Discharge from the aquifer is principally by pumpage, which has increased from about 1 mgd (million gallons per day) in 1906 to about 37 mgd in 1970. About 2.5 mgd is normally lost to seepage and evaotranspiration along a 9-mile reach of Muscatine Slough in Muscatine County. About 0.9 mgd is discharged by evaporation from gravel pits.

Recharge to the aquifer is by induced infiltration from the Mississippi River, seepage from the river during major flood events, precipitation, and seepage from the underlying limestone bedrock. Induced infiltration provides about 80 to 85 percent of the water withdrawn from the principal pumping centers along the river and also replaces about 70 to 80 percent of the water that is evaporated from the gravel pits; this amounted to about 30 mgd in 1971. Additional significant recharge from the river occurs during major floods, when prolonged high stages provide the head for considerable underflow to the aquifer. Recharge from precipitation on the Island was calculated to average about 6 inches per year or about 0.3 mgd per square mile. Seepage from bedrock is significant and is attributed to the increased head differential between the alluvial and bedrock aquifers in the areas of major pumping.

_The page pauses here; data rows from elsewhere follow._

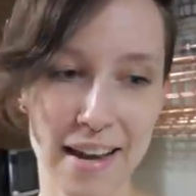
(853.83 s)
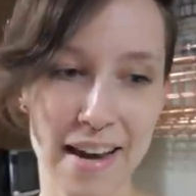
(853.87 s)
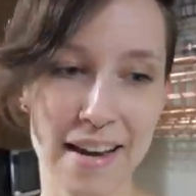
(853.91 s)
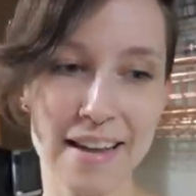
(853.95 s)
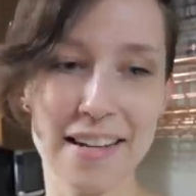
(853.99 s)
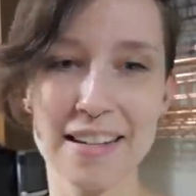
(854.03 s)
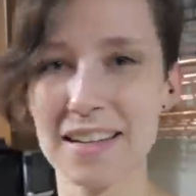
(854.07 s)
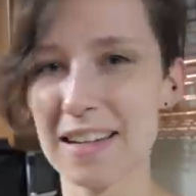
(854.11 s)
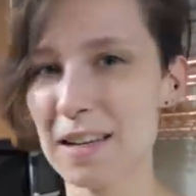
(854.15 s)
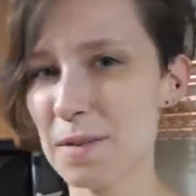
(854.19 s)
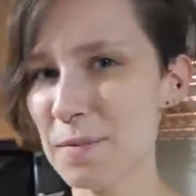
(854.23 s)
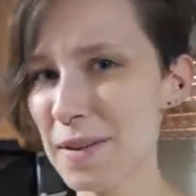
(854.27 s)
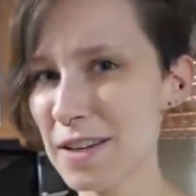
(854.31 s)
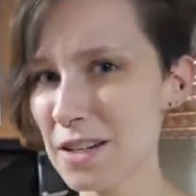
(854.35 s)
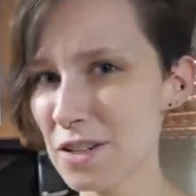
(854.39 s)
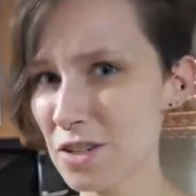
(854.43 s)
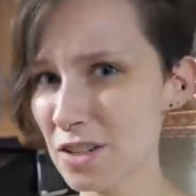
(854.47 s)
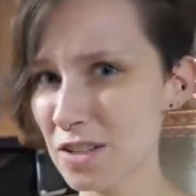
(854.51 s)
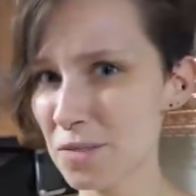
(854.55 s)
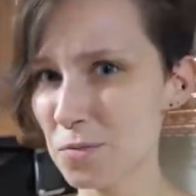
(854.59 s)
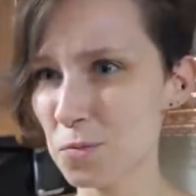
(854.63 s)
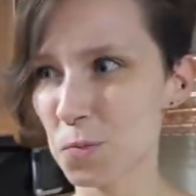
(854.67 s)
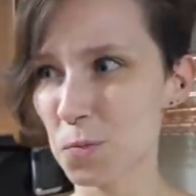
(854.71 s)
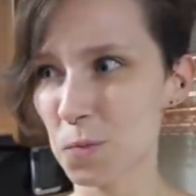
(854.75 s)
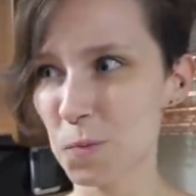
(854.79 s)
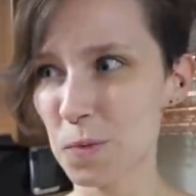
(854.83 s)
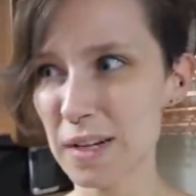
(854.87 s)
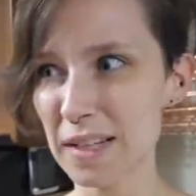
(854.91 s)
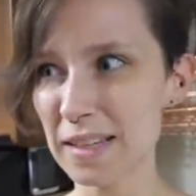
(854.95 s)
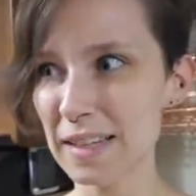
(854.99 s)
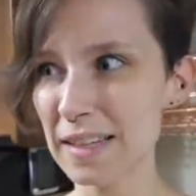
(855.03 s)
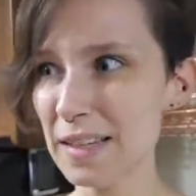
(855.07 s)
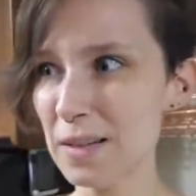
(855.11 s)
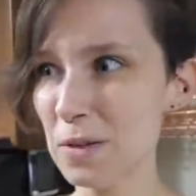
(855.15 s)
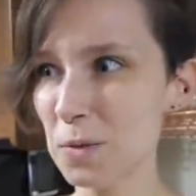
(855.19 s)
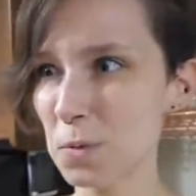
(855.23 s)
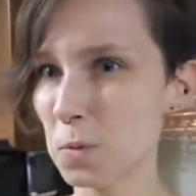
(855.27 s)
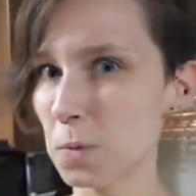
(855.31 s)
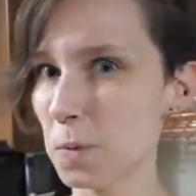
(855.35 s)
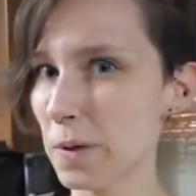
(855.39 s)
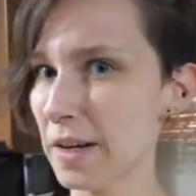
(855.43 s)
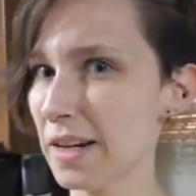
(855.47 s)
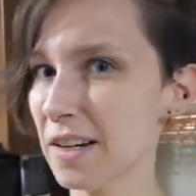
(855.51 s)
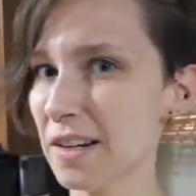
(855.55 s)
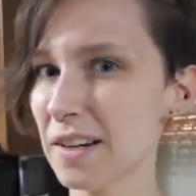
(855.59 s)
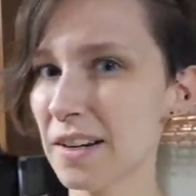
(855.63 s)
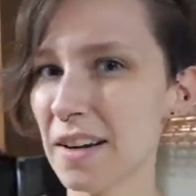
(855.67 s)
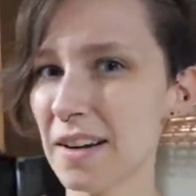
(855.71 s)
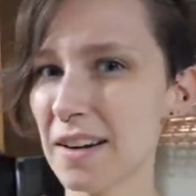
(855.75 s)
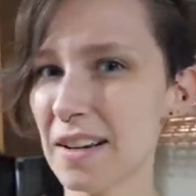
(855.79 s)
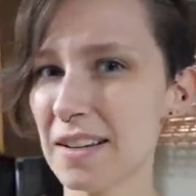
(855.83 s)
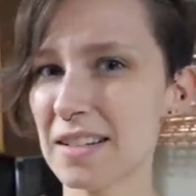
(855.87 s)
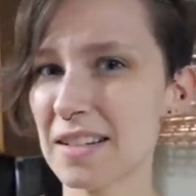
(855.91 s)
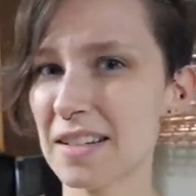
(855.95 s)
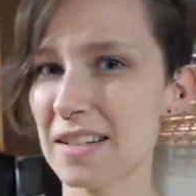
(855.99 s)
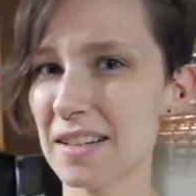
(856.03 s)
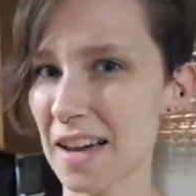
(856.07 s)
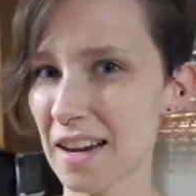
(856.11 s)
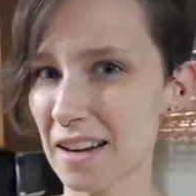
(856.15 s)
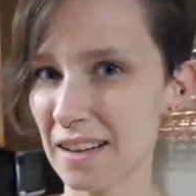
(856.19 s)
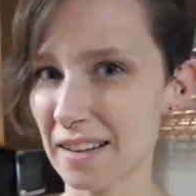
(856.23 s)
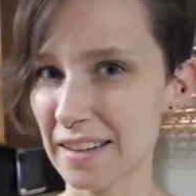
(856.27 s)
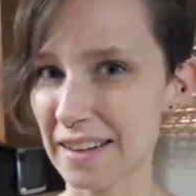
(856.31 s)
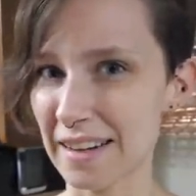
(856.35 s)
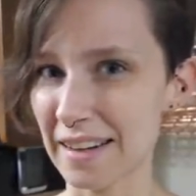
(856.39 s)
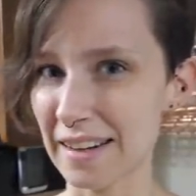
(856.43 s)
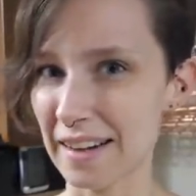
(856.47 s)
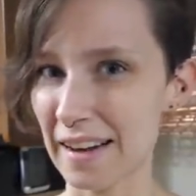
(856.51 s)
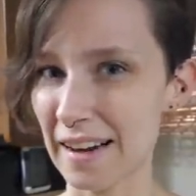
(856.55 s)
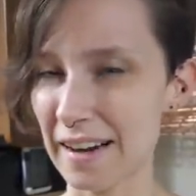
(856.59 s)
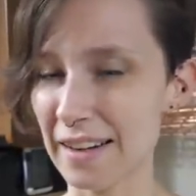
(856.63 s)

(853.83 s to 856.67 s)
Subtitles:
and it can be just really weird and unsettling.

The chemical constituents of water from the aquifer are generally within the recommended limits established by the U.S. Public Health Service for drinking water.

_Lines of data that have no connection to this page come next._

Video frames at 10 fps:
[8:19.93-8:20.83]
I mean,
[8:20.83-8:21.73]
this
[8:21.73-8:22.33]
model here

Stresses on the hydrologic system have affected the position and configuration of the water table and the chemical quality of the ground water. The large-scale withdrawals, which began at the principal pumping centers in 1946, have caused the water table to decline about 1 foot in the interior of the Island to about 5 feet near the edges of the main pumping centers; the decline was more than 8 feet under the pumping centers. A slight increase in hardness of water from riverward wells in the pumping centers is attributed to the induced infiltration of slightly harder river water; a noticeable increase in hardness and iron content in water from landward wells is attributed to seepage of water from the bedrock. In the central irrigated area, which is underlain by very permeable, highly drained soils that are mulched with organic fertilizers, the nitrate content of the ground water is as high as 46 mg/1 (milligrams per liter). Land-use practices have had, and probably will continue to have, and impact on the quality and quantity of water available in the system.

The hydrologic system in 1971 was in dynamic equilibrium or in near-equilibrium with the stresses imposed on it to that date. This equilibrium would be disturbed by any additional stresses on the system and water levels would change until a new equilibrium was established. The effects of future stresses can be reasonably predicted by developing a digital model of the system. The data to develop such a model are available in this report. Continued and expanded monitoring of water levels would provide data for better model verification. Periodic monitoring of nitrate and other chemical constituents would permit early detection of changes in concentration before the concentrations reached excessive levels.